Записка греческого топарха | страница 13
Все приведенные выше факты достаточно ярко свидетельствуют об отношении греков византийских черноморских колоний и империи к русским, с которыми, они находились в длительных культурно-экономических связях. Знаменательно в последнем сообщении летописи то, что когда «греки» подослали к Ростиславу со злым умыслом «котопана», его избивают камнями "люди корсунские", т. е. отравляют власти, а симпатии простого населения Херсона на стороне предательски убитого Ростислава.
Согласно Константину Багрянородному, стратиги фем получали свое жалованье с населения своей фемы, а не от центрального правительства. При этом стратиг Херсонской фемы, очевидно, не обладал крупными силами, потому что Константин предписывает ему в случае восстания херсонитов не пытаться подавлять его, а "выехать из Херсона, удалиться в другое место и оставаться там"[42]. Все это не могло не заставлять стратига Херсона, не говоря уже о топархе какой-то небольшой области (если только здесь эти лица не совпадают), вести себя очень сдержанно с подвластным ему населением, от добрых отношений с которым зависит получение им своего жалованья и сама его безопасность. К этому в нашем случае прибавляется еще опасность от «варваров», слабых сил топарха против которых недостаточно. А поскольку все это совершается вскоре после пребывания в Херсоне Владимира, вступившего в брак с греческой царевной Анной и взявшего с собой корсунских попов для службы в церкви Киева[43], то и сам топарх не считал, очевидно, предосудительным, сохраняя свою номинальную власть над областью, признать в какой-то мере зависимость от киевского князя. Вероятно, в Крыму начальники отдельных областей, пограничных и удаленных, были довольно самостоятельными и почти независимыми от империи в период VI–XIII вв.

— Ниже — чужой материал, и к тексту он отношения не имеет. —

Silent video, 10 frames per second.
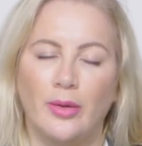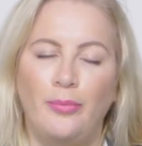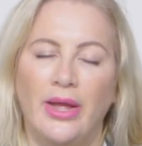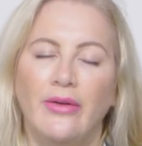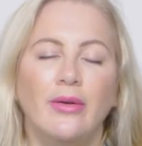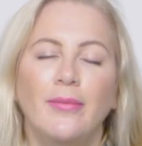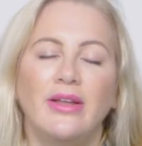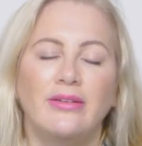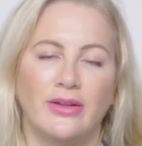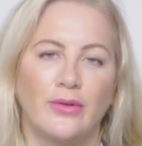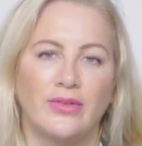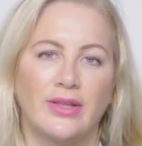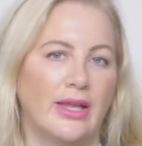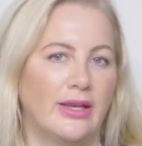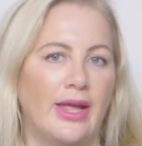of
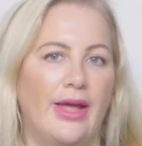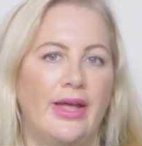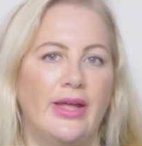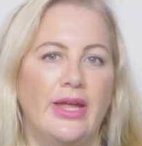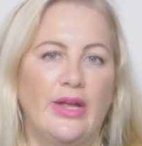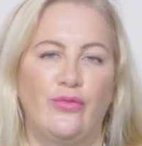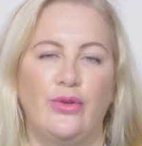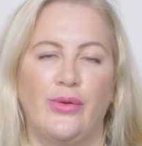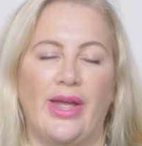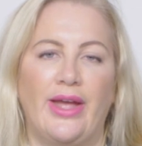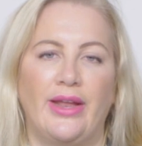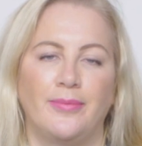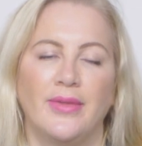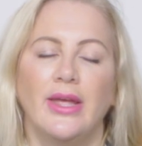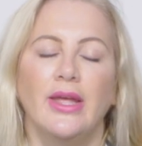skincare if you can.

Владимир, вернувший грекам обратно "за вено, царицh дhля"[44] Херсон, очевидно, не отдал других областей Крыма или имел где-то близко от крымских колоний земли, подвластные издавна киевским князьям, так как он присоединяет к области топарха еще "целую сатрапию" (лnv oatрапеiav) и определяет в его пользу довольно значительные доходы в своей земле.
Чрезвычайная краткость топарха в «Записке», именно в ее последней части, дает повод полагать, что автор не хотел бы говорить подробно о своей поездке к "царствующему к северу от Дуная". Принимая во внимание эту краткость и то, что топарх буквально ни словом не обмолвился о том, как далек был путь до "северного повелителя", было бы слишком рискованно заключать, что он находился очень недалеко.